• **Problem description**: Output the complete listing exactly, please, and keep the pictures out of it.
======
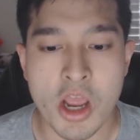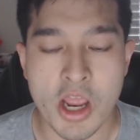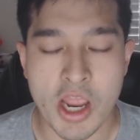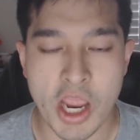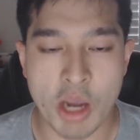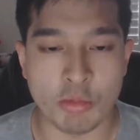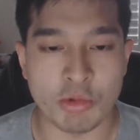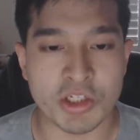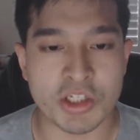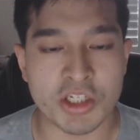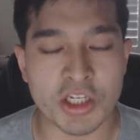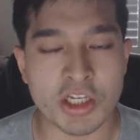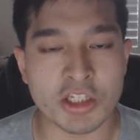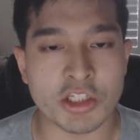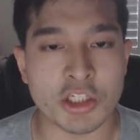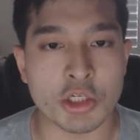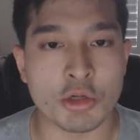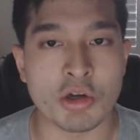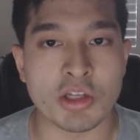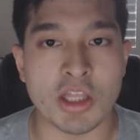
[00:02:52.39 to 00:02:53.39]
And we see
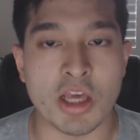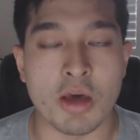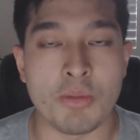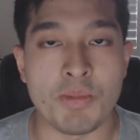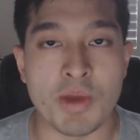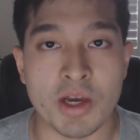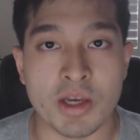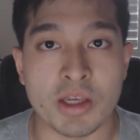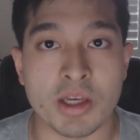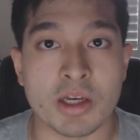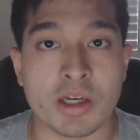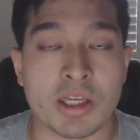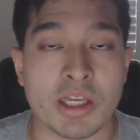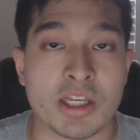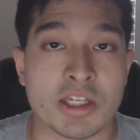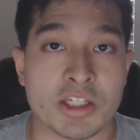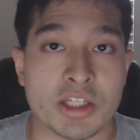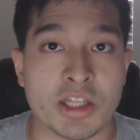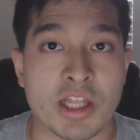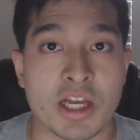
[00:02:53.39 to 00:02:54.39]
to it that Amelia
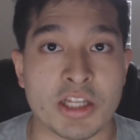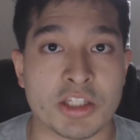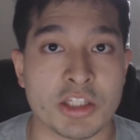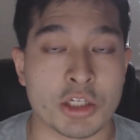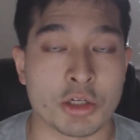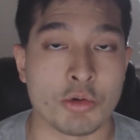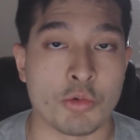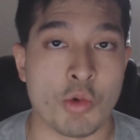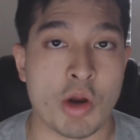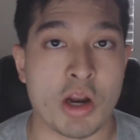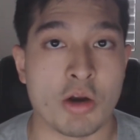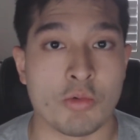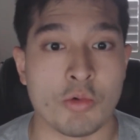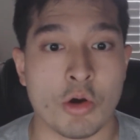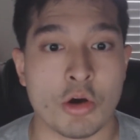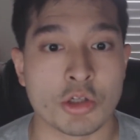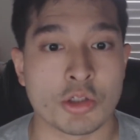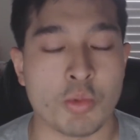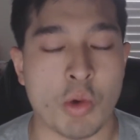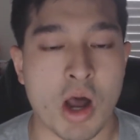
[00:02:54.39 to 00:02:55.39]
is led to where
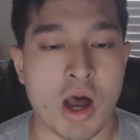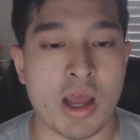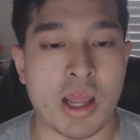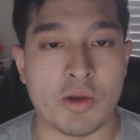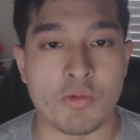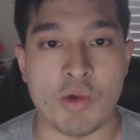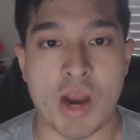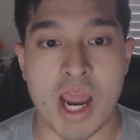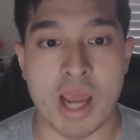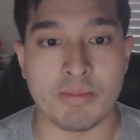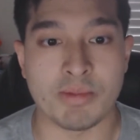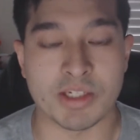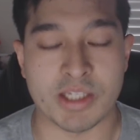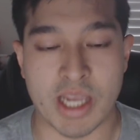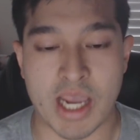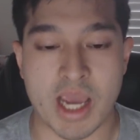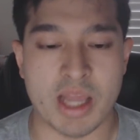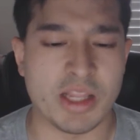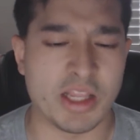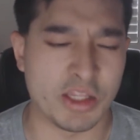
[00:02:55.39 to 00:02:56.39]
Roswaal and Ram is
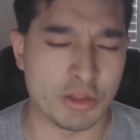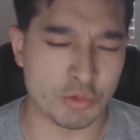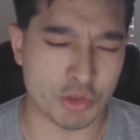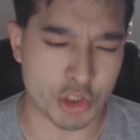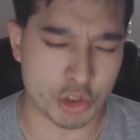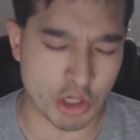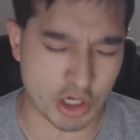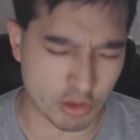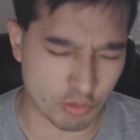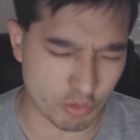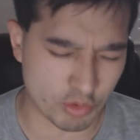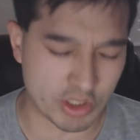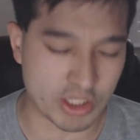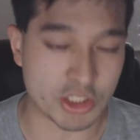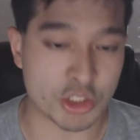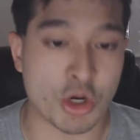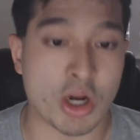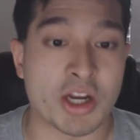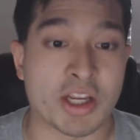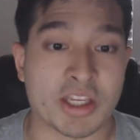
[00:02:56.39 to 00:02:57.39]
at and was trying to
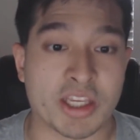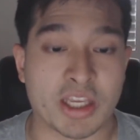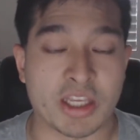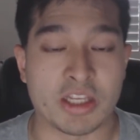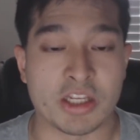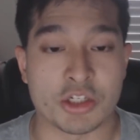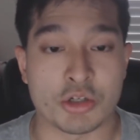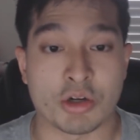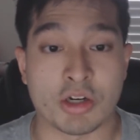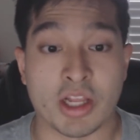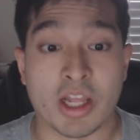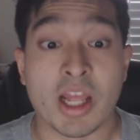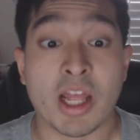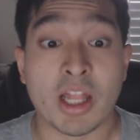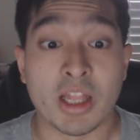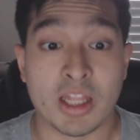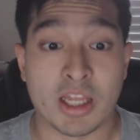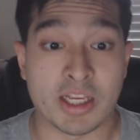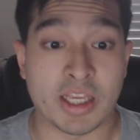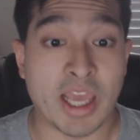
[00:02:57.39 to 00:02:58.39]
is trying to get is trying to
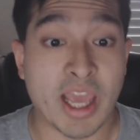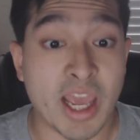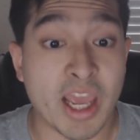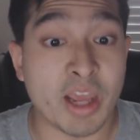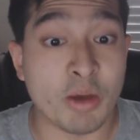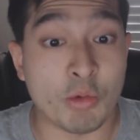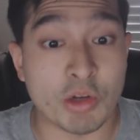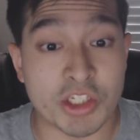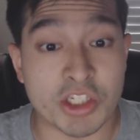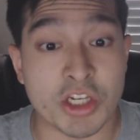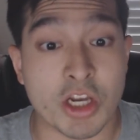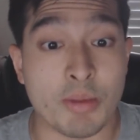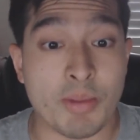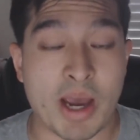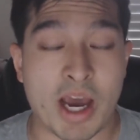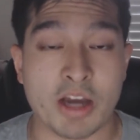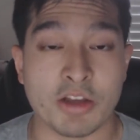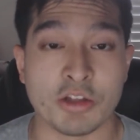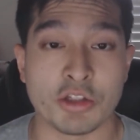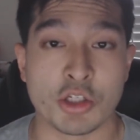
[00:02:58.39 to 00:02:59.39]
like, hey, what's up?
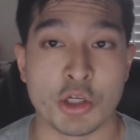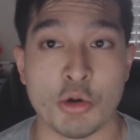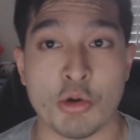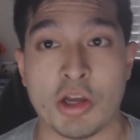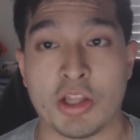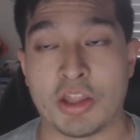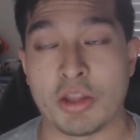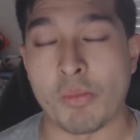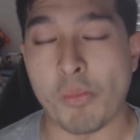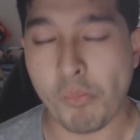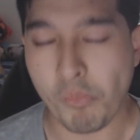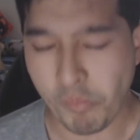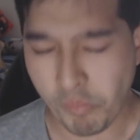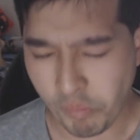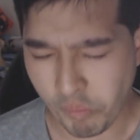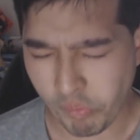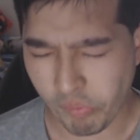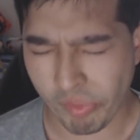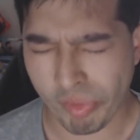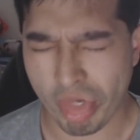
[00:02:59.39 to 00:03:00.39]
How you doing?
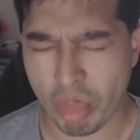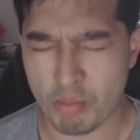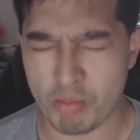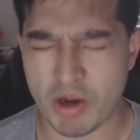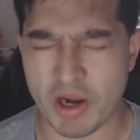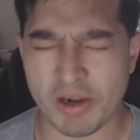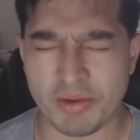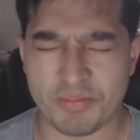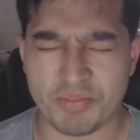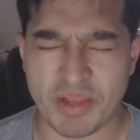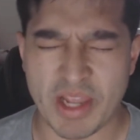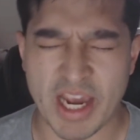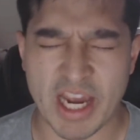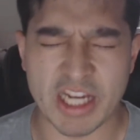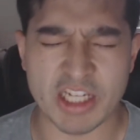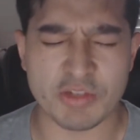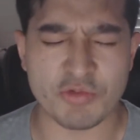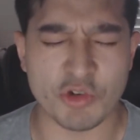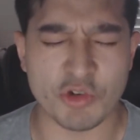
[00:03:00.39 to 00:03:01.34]
But as for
======
• **Result of this exercise**:
[00:02:52.39 to 00:02:53.39]
And we see
[00:02:53.39 to 00:02:54.39]
to it that Amelia
[00:02:54.39 to 00:02:55.39]
is led to where
[00:02:55.39 to 00:02:56.39]
Roswaal and Ram is
[00:02:56.39 to 00:02:57.39]
at and was trying to
[00:02:57.39 to 00:02:58.39]
is trying to get is trying to
[00:02:58.39 to 00:02:59.39]
like, hey, what's up?
[00:02:59.39 to 00:03:00.39]
How you doing?
[00:03:00.39 to 00:03:01.34]
But as for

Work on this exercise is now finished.